雨が降り始めたとき、寂光院にて撮った1枚

 そう思い、その料亭に玄関先を借りることが出来るか聞いてみたところ快い返事をもらえたため、軒下で本を読みながら1時間弱。南極料理人が雨のせいで―もしくは僕のバッグに入っている父の水筒のせいで―水に浸っていたため、その安否確認を兼ねて頁を1枚1枚めくりながら読んでいく。父は「路上の人」を読み、母は「封神演義」を読んでいた。
 そんな僕たちを気にかけて戴き、やがて開店より少し前に上がらせて戴いた。扇風機二つの風が送られてくる絶好の場所で、ひたすら南極料理人を虫干しすることに専念する。
 小学生の時にここに来た記憶もうろ覚えだが、いまいる席の近くでどこかの子どもとおもちゃで遊んだ記憶が残っている。なんとなく懐かしい幾つかのおもちゃ。それらはまだ、残っている。それらを眺めながら前回寂光院に来た時の記憶を掘り起こそうとするのだが、全く持って見つからない。けれども父が大原女で撮った写真をいまでも持っている。それは確かに、今回寂光院の前まで行ったときに見ているのだ。
 どこか記憶のあるような、ないような。そんな何とも言えない気分でいる間、次々と予約したという他の客が来て一気に賑やかになる。時折外の通りを通る人たちの足音や話し声が聞こえてくる。僕たちが食事をしているときも引き返してくる足跡は聞かなかったため、おそらくこの時10人以上が寂光院にいたのだろう。
 寂光院の宝物殿に能に使うという面がある。能と言えば、僕にはあまりに退屈なものとして映っており、父に至っては「よぉ~っ ポン!」という太鼓の音に過剰反応し、これのたびにくつくつくつくつと笑っていたことを今でも覚えている。

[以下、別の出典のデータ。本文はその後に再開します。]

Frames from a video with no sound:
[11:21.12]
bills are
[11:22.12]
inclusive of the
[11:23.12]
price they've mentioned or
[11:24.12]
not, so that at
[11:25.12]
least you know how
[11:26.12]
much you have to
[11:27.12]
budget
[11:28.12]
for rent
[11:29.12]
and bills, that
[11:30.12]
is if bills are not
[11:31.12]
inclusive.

 そんな能のため、正直言ってあまり面白いとは思わなかった。やはり、狂言や落語の方を好む。あと、今後出来れば人形浄瑠璃なども見てみたいが、果たしてまだやっているのだろうか。もしそうならば是非見に行きたいが。
 ここで出てくる食事は絶品で、乳製品・小麦禁止のはずの母もピザに手を伸ばす。最初にしそジュースなるものがあると聞き、頼んだのだがこれは思ったよりも好みではなかった。しそジュース自体は美味しかったのだが、炭酸で割られていた。

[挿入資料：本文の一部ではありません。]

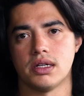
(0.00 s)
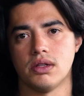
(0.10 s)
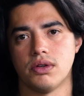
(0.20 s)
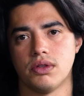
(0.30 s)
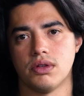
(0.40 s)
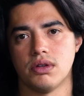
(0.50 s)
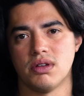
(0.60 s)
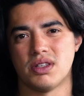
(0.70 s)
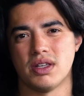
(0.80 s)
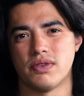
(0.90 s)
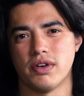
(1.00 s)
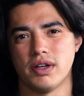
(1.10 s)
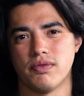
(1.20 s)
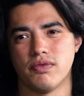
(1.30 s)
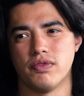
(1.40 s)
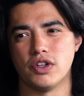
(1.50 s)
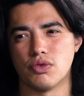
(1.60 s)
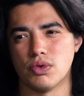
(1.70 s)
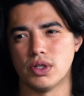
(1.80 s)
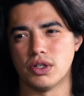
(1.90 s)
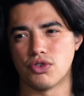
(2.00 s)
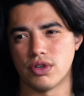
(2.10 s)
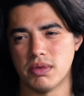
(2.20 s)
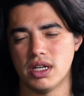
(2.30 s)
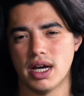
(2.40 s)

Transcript: and a lot of it's very visual and trimmy,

 僕は炭酸が嫌いだ。飲めないわけではないが、積極的に飲もうとは思わない。その原因は3歳の頃に遡る。あるとき廊下を歩いていた僕は、父の部屋の前で赤いラベルの付いたペットボトルを見つけた。
 ……まだ、中身は入っている。丁度喉が渇いていたため、ありがたくそれを拾い上げ、キャップをはずして口にした。そこから先の記憶は定かではない。ともかく、このことはそれほど小学校入学前の記憶が残っていない僕にとって、「滑り台転落事件」、「玩具自動車転落事件」などと共に末永く僕の記憶に居残り、以来僕を炭酸嫌いにさせた。

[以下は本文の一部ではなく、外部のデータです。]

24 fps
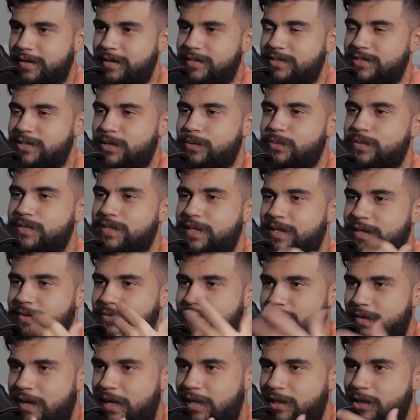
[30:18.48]
So it was going to
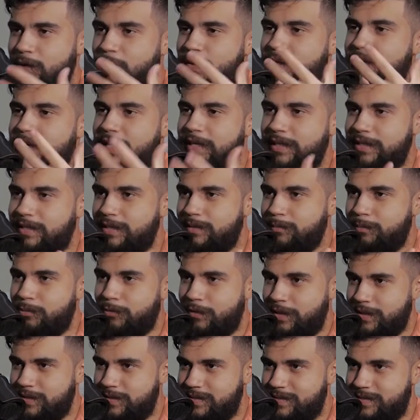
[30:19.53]
follow an Incan
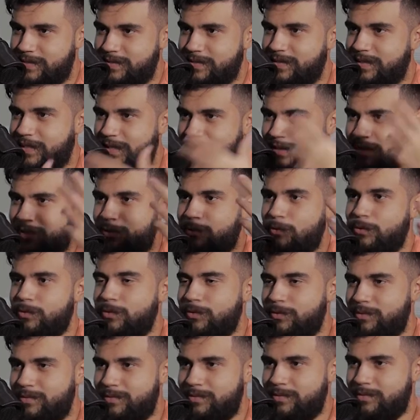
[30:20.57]
prince and like the
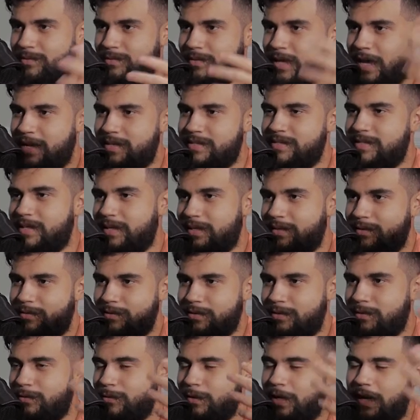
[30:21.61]
old Aztec
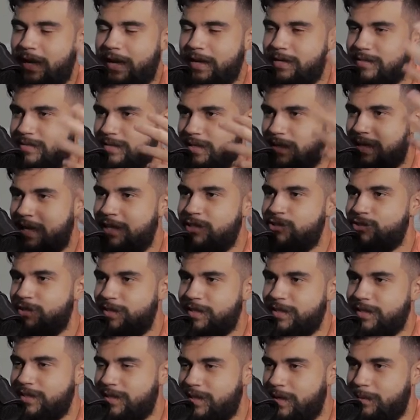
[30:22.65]
or not Aztec, ancient
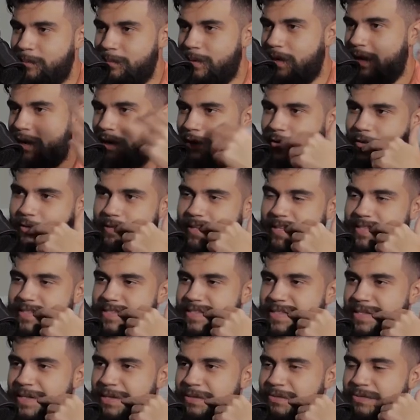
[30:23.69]
Incan Empire, all that
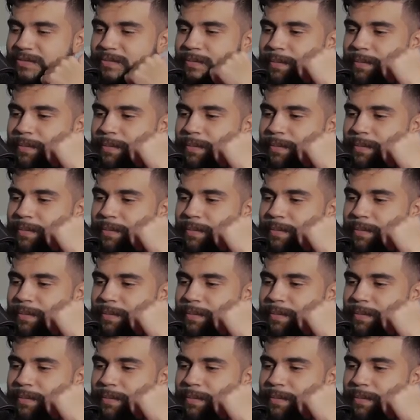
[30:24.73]
stuff.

 このことに対する恐怖から僕はこれまで炭酸を飲まずに来た。押しつけられれば少し飲んで突き返す。単に勧められただけならばなにかしら理由を付けてのらりくらりと逃げ惑う。学童の時―小学校は、楽しかったなぁ―僕や僕と同じ月生まれの誕生会が執り行われた。たしかあのときは、僕は小学3年生だったと思う。そのとき、ファンタが出た。皆はいかにも美味しそうに飲んでいたのだが、僕はあまり飲む気になれず、それでもせっかく皆が祝ってくれたのだからと一息に飲みほし―かなり小さいコップだった―軽く体調を崩してトイレへ駆け込んだ。
 とにかく、体質的にはまったくもって問題はないのだが、幼少期のトラウマから来るストレスで酷いときには勝手に体調を崩してしまうのだ。とはいえ、今となっては炭酸水程度飲んだところでなんの問題もないだろうが。
 昼食を満足いくまで摂ると、眠気が襲ってきた。なんとかバス停までは堪えたものの、そこから先はもう駄目だ。頑張って京都市内へ入るまでは起きていたものの、そこから先で意識が途切れた。
 と、不意にたたき起こされた。訳のわからぬままに両親に続いてバスを降りる。烏丸線のある駅だった。これ以上言えばもはやわかると思うが、松原始さんが「三条の土下座」と呼ぶ像を目の当たりにする。
 そこから電車に乗り、祖父母の家に帰った。帰ってくるなり倒れ込んで泥のような眠りにつきたかったのだが、もう時間は午後2時。眠気を堪えて、昨日のあまりの名物「もみじ饅頭」を食べる。幾つもの種類があって選ぶのは一苦労だったが、この「にしき堂の生紅葉」は思った以上によかった。
 風呂に入り、あがってマッサージチェアに腰掛ける。疲れが一気に出た。2日後には帰宅する。未だ奥多摩合宿の日記は仕上がっていない。ラットの解剖のものも手つかずだ。さらに帰ったらこれまでの旅行日記も書かなければならない。1週間で書き終えることができなかったならば、次の奥多摩合宿へと行ってますます記憶が薄らいでしまう。そして、そこから帰ってきたならば旅行に加えて合宿の日記も書かなければならない。本当に大丈夫なのかと頭の片隅で思いつつも、すぐに頭は読書のことに染まりきった。
 あらかじめ祖父母の家に送っておいた「少年時代」という本と、漫画の「宗像教授伝奇考」シリーズを読み耽る。坂口安吾の「堕落論」は読み始めたのだがいかんせん集中できず読み終わることが出来ない。「高野聖」は手を出すことすら出来なかった。